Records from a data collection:
+---+

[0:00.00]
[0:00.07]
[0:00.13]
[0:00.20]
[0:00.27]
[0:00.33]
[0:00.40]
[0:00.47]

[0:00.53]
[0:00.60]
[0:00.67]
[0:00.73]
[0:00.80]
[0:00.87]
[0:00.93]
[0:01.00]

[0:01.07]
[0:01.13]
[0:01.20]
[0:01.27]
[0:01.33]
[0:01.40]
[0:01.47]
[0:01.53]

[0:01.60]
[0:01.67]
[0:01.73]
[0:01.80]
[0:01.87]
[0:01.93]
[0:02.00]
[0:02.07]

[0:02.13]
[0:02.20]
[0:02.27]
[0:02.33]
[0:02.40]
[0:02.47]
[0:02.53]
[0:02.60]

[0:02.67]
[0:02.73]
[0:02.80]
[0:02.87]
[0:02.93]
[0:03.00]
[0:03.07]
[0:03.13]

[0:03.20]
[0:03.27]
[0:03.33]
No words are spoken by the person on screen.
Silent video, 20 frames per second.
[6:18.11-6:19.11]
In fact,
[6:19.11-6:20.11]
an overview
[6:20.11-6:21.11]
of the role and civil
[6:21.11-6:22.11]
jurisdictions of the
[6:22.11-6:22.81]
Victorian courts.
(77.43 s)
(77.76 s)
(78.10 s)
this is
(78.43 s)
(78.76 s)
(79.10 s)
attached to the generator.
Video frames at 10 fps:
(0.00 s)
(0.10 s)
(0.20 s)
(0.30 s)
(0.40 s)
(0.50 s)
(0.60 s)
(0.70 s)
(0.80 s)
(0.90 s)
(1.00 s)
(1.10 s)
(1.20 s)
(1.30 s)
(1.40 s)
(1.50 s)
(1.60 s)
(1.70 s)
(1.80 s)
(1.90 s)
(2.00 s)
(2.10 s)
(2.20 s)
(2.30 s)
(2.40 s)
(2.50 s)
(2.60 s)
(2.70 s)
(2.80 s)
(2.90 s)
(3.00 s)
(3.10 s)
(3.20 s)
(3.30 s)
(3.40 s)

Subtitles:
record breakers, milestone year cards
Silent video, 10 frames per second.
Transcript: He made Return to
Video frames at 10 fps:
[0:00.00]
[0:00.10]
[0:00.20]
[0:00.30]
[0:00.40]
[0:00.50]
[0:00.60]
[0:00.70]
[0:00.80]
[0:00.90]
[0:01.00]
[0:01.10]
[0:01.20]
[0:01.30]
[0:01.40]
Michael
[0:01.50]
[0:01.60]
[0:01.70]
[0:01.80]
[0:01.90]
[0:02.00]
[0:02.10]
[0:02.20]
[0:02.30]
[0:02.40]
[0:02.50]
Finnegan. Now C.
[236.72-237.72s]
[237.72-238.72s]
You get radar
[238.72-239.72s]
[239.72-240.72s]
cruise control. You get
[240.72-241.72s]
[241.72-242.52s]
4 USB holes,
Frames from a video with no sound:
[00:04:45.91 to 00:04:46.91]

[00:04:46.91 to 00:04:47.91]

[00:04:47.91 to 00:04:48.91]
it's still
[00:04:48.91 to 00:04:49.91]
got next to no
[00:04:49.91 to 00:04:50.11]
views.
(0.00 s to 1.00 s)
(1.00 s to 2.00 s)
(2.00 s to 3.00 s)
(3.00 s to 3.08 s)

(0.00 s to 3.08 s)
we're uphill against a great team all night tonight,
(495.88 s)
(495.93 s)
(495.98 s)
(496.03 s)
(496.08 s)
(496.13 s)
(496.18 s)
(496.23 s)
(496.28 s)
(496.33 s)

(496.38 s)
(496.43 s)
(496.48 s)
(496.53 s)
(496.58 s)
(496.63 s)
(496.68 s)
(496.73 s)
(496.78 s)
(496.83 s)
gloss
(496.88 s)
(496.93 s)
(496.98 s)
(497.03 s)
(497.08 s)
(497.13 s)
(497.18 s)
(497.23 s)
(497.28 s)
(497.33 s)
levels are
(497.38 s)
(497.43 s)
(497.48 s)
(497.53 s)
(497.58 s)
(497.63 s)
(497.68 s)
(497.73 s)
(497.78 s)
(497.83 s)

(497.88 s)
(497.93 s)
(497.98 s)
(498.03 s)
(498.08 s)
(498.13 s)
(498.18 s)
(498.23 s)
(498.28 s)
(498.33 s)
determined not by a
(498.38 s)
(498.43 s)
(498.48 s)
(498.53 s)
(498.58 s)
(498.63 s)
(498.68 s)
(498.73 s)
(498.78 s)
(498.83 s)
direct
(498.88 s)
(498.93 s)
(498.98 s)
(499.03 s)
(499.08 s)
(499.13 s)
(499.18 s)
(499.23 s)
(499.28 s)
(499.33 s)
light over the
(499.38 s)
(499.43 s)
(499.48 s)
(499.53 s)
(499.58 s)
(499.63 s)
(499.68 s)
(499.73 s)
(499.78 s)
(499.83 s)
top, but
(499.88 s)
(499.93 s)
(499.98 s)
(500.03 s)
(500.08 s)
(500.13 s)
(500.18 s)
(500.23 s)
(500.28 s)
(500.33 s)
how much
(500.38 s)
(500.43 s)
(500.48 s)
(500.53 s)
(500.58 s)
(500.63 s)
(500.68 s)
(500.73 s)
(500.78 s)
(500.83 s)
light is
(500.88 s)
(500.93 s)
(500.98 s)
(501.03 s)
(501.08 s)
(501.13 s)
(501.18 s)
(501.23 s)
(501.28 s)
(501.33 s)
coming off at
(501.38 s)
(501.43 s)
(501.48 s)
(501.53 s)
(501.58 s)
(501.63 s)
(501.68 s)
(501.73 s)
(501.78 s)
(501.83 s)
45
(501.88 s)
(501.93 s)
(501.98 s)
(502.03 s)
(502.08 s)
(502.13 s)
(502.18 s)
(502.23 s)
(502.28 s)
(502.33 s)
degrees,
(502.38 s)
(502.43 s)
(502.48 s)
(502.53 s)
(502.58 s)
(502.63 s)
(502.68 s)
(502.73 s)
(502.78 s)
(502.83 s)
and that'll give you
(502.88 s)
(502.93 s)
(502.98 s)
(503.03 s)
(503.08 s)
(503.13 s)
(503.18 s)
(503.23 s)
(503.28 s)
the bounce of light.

+---+

Exercise objective: Return all the data above once more, precisely as given.

Response to the task:
[0:00.00]
[0:00.07]
[0:00.13]
[0:00.20]
[0:00.27]
[0:00.33]
[0:00.40]
[0:00.47]

[0:00.53]
[0:00.60]
[0:00.67]
[0:00.73]
[0:00.80]
[0:00.87]
[0:00.93]
[0:01.00]

[0:01.07]
[0:01.13]
[0:01.20]
[0:01.27]
[0:01.33]
[0:01.40]
[0:01.47]
[0:01.53]

[0:01.60]
[0:01.67]
[0:01.73]
[0:01.80]
[0:01.87]
[0:01.93]
[0:02.00]
[0:02.07]

[0:02.13]
[0:02.20]
[0:02.27]
[0:02.33]
[0:02.40]
[0:02.47]
[0:02.53]
[0:02.60]

[0:02.67]
[0:02.73]
[0:02.80]
[0:02.87]
[0:02.93]
[0:03.00]
[0:03.07]
[0:03.13]

[0:03.20]
[0:03.27]
[0:03.33]
No words are spoken by the person on screen.
Silent video, 20 frames per second.
[6:18.11-6:19.11]
In fact,
[6:19.11-6:20.11]
an overview
[6:20.11-6:21.11]
of the role and civil
[6:21.11-6:22.11]
jurisdictions of the
[6:22.11-6:22.81]
Victorian courts.
(77.43 s)
(77.76 s)
(78.10 s)
this is
(78.43 s)
(78.76 s)
(79.10 s)
attached to the generator.
Video frames at 10 fps:
(0.00 s)
(0.10 s)
(0.20 s)
(0.30 s)
(0.40 s)
(0.50 s)
(0.60 s)
(0.70 s)
(0.80 s)
(0.90 s)
(1.00 s)
(1.10 s)
(1.20 s)
(1.30 s)
(1.40 s)
(1.50 s)
(1.60 s)
(1.70 s)
(1.80 s)
(1.90 s)
(2.00 s)
(2.10 s)
(2.20 s)
(2.30 s)
(2.40 s)
(2.50 s)
(2.60 s)
(2.70 s)
(2.80 s)
(2.90 s)
(3.00 s)
(3.10 s)
(3.20 s)
(3.30 s)
(3.40 s)

Subtitles:
record breakers, milestone year cards
Silent video, 10 frames per second.
Transcript: He made Return to
Video frames at 10 fps:
[0:00.00]
[0:00.10]
[0:00.20]
[0:00.30]
[0:00.40]
[0:00.50]
[0:00.60]
[0:00.70]
[0:00.80]
[0:00.90]
[0:01.00]
[0:01.10]
[0:01.20]
[0:01.30]
[0:01.40]
Michael
[0:01.50]
[0:01.60]
[0:01.70]
[0:01.80]
[0:01.90]
[0:02.00]
[0:02.10]
[0:02.20]
[0:02.30]
[0:02.40]
[0:02.50]
Finnegan. Now C.
[236.72-237.72s]
[237.72-238.72s]
You get radar
[238.72-239.72s]
[239.72-240.72s]
cruise control. You get
[240.72-241.72s]
[241.72-242.52s]
4 USB holes,
Frames from a video with no sound:
[00:04:45.91 to 00:04:46.91]

[00:04:46.91 to 00:04:47.91]

[00:04:47.91 to 00:04:48.91]
it's still
[00:04:48.91 to 00:04:49.91]
got next to no
[00:04:49.91 to 00:04:50.11]
views.
(0.00 s to 1.00 s)
(1.00 s to 2.00 s)
(2.00 s to 3.00 s)
(3.00 s to 3.08 s)

(0.00 s to 3.08 s)
we're uphill against a great team all night tonight,
(495.88 s)
(495.93 s)
(495.98 s)
(496.03 s)
(496.08 s)
(496.13 s)
(496.18 s)
(496.23 s)
(496.28 s)
(496.33 s)

(496.38 s)
(496.43 s)
(496.48 s)
(496.53 s)
(496.58 s)
(496.63 s)
(496.68 s)
(496.73 s)
(496.78 s)
(496.83 s)
gloss
(496.88 s)
(496.93 s)
(496.98 s)
(497.03 s)
(497.08 s)
(497.13 s)
(497.18 s)
(497.23 s)
(497.28 s)
(497.33 s)
levels are
(497.38 s)
(497.43 s)
(497.48 s)
(497.53 s)
(497.58 s)
(497.63 s)
(497.68 s)
(497.73 s)
(497.78 s)
(497.83 s)

(497.88 s)
(497.93 s)
(497.98 s)
(498.03 s)
(498.08 s)
(498.13 s)
(498.18 s)
(498.23 s)
(498.28 s)
(498.33 s)
determined not by a
(498.38 s)
(498.43 s)
(498.48 s)
(498.53 s)
(498.58 s)
(498.63 s)
(498.68 s)
(498.73 s)
(498.78 s)
(498.83 s)
direct
(498.88 s)
(498.93 s)
(498.98 s)
(499.03 s)
(499.08 s)
(499.13 s)
(499.18 s)
(499.23 s)
(499.28 s)
(499.33 s)
light over the
(499.38 s)
(499.43 s)
(499.48 s)
(499.53 s)
(499.58 s)
(499.63 s)
(499.68 s)
(499.73 s)
(499.78 s)
(499.83 s)
top, but
(499.88 s)
(499.93 s)
(499.98 s)
(500.03 s)
(500.08 s)
(500.13 s)
(500.18 s)
(500.23 s)
(500.28 s)
(500.33 s)
how much
(500.38 s)
(500.43 s)
(500.48 s)
(500.53 s)
(500.58 s)
(500.63 s)
(500.68 s)
(500.73 s)
(500.78 s)
(500.83 s)
light is
(500.88 s)
(500.93 s)
(500.98 s)
(501.03 s)
(501.08 s)
(501.13 s)
(501.18 s)
(501.23 s)
(501.28 s)
(501.33 s)
coming off at
(501.38 s)
(501.43 s)
(501.48 s)
(501.53 s)
(501.58 s)
(501.63 s)
(501.68 s)
(501.73 s)
(501.78 s)
(501.83 s)
45
(501.88 s)
(501.93 s)
(501.98 s)
(502.03 s)
(502.08 s)
(502.13 s)
(502.18 s)
(502.23 s)
(502.28 s)
(502.33 s)
degrees,
(502.38 s)
(502.43 s)
(502.48 s)
(502.53 s)
(502.58 s)
(502.63 s)
(502.68 s)
(502.73 s)
(502.78 s)
(502.83 s)
and that'll give you
(502.88 s)
(502.93 s)
(502.98 s)
(503.03 s)
(503.08 s)
(503.13 s)
(503.18 s)
(503.23 s)
(503.28 s)
the bounce of light.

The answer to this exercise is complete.